Crash at 0x443a0a, the asm code are as below

mov    rax,QWORD PTR [rax]

and rax=0 , so null pointer reference

The vulnerability is in track.cpp


void Codec::parse(Atom *trak, vector<int> &offsets, Atom *mdat) {
    Atom *stsd = trak->atomByName("stsd");
    int entries = stsd->readInt(4);  // crash at there
    if(entries != 1)
        throw string("Multiplexed stream! Not supported");
    ..........................
    ..........................
    ..........................
}

From the debug session , I find that the following line tigger the vulnerability 

int entries = stsd->readInt(4);  // crash at there

stsd obj is a null pointer , let's see in trak->atomByName

Atom *Atom::atomByName(std::string name) {
    for(unsigned int i = 0; i < children.size(); i++) {
        if(children[i]->name == name)
            return children[i];
        Atom *a = children[i]->atomByName(name);
        if(a) return a;
    }
    return NULL;
}

The function could return NULL, but Codec::parse don't consider it.

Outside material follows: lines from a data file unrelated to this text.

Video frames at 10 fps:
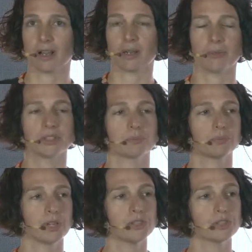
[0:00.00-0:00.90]
I must
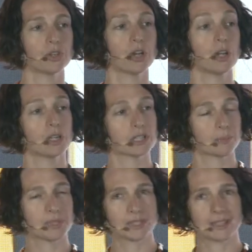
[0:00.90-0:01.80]
bridge
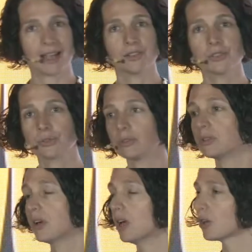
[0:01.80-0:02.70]

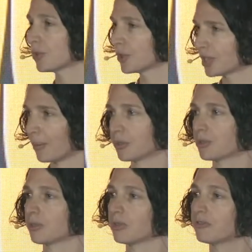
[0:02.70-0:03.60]
substantial conceptual,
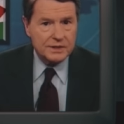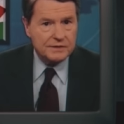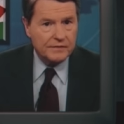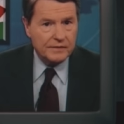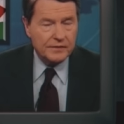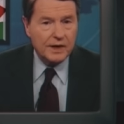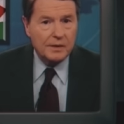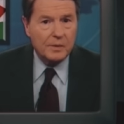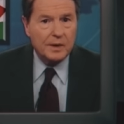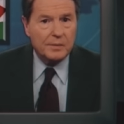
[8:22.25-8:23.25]
15
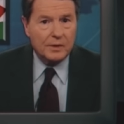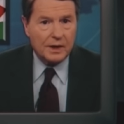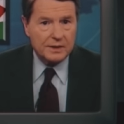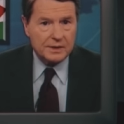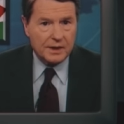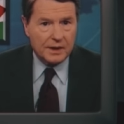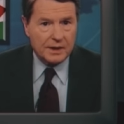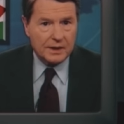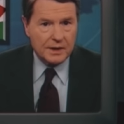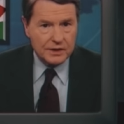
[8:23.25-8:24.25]
people late today
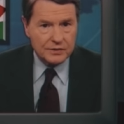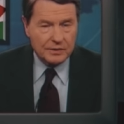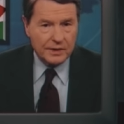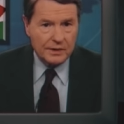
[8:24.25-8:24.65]
in Israel.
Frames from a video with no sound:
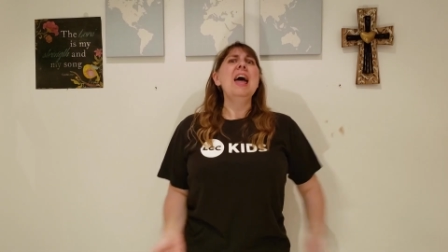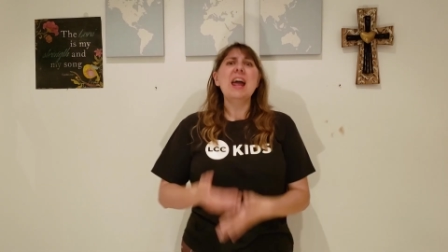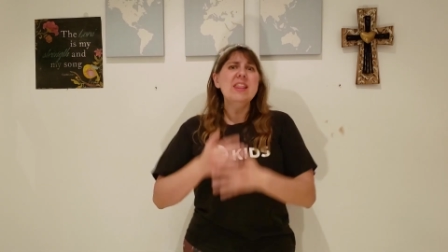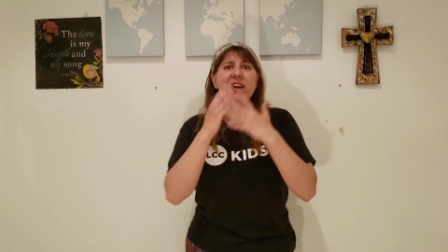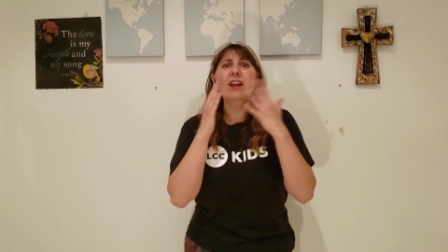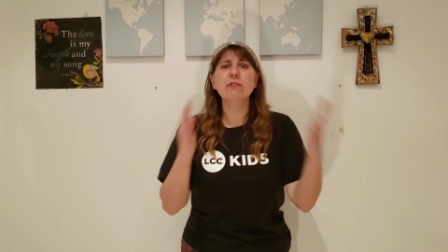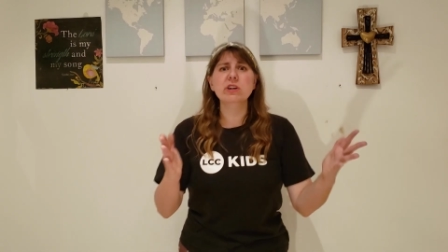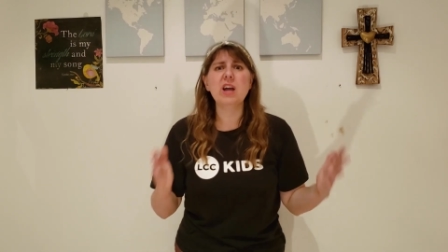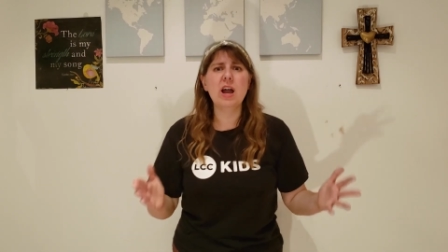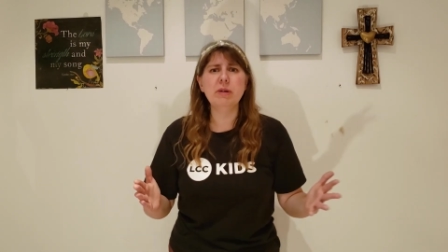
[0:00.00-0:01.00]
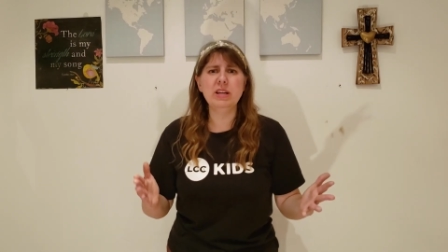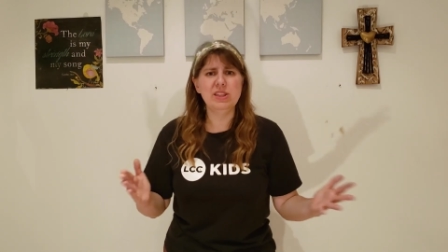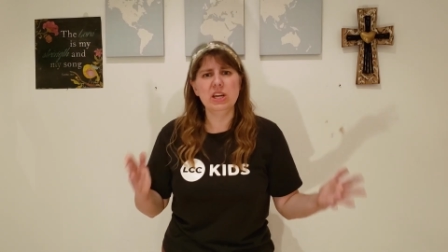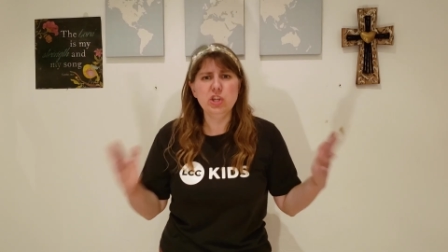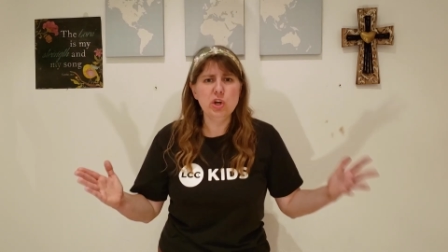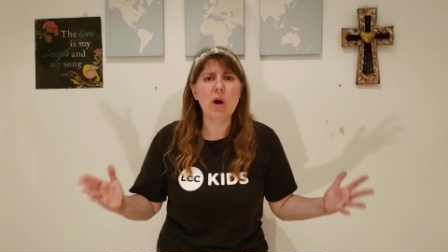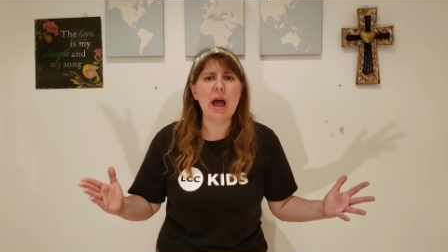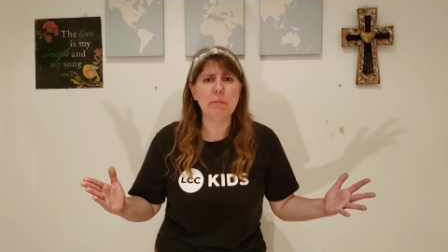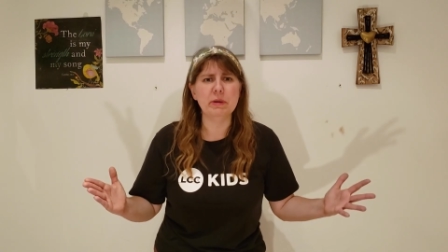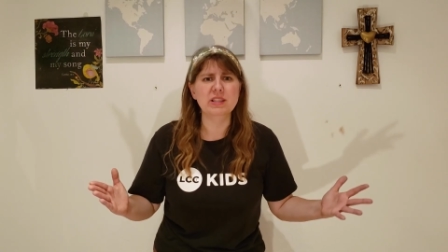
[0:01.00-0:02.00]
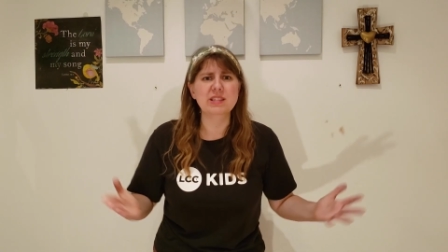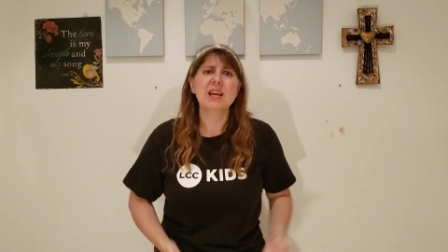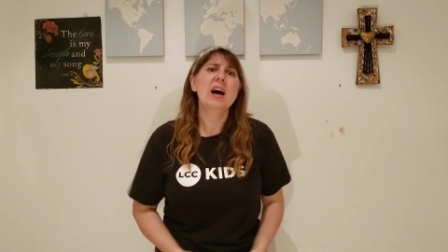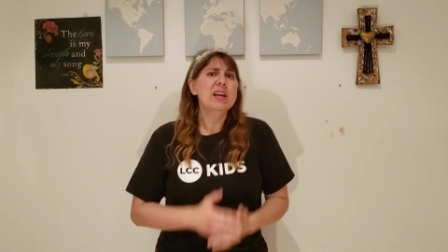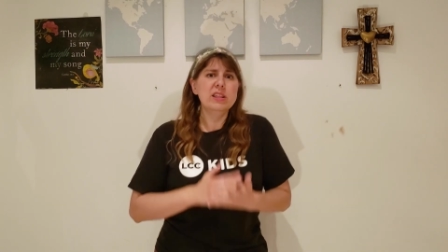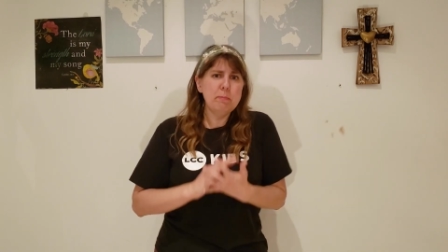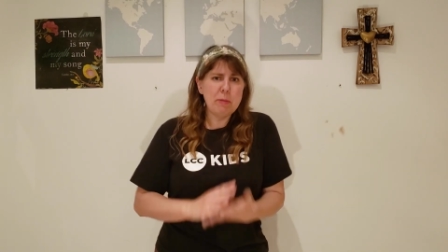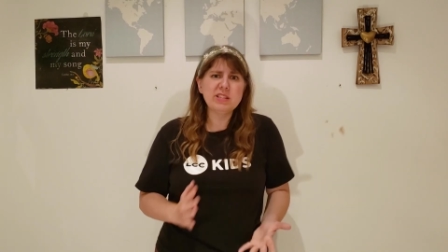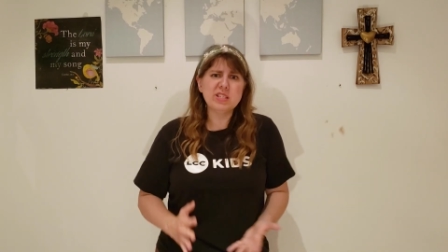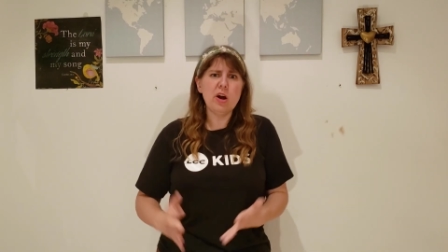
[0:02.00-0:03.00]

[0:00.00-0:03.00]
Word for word: And then every time anything new happens, they bust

To fix it , may be only need to check the Atom::atomByName 's return value

The poc file

https://gitee.com/hac425/fuzz_data/blob/master/untrunc_null_ptr_ref_poc
Hacklin commented 6 years ago

There are several Maintenance: Pull Requests that address issues like this. Let me know, if you have bugs like this null-pointer dereference with these Maintenance: patches.

Alternatively, you could use @anthwlock Untrunc repository.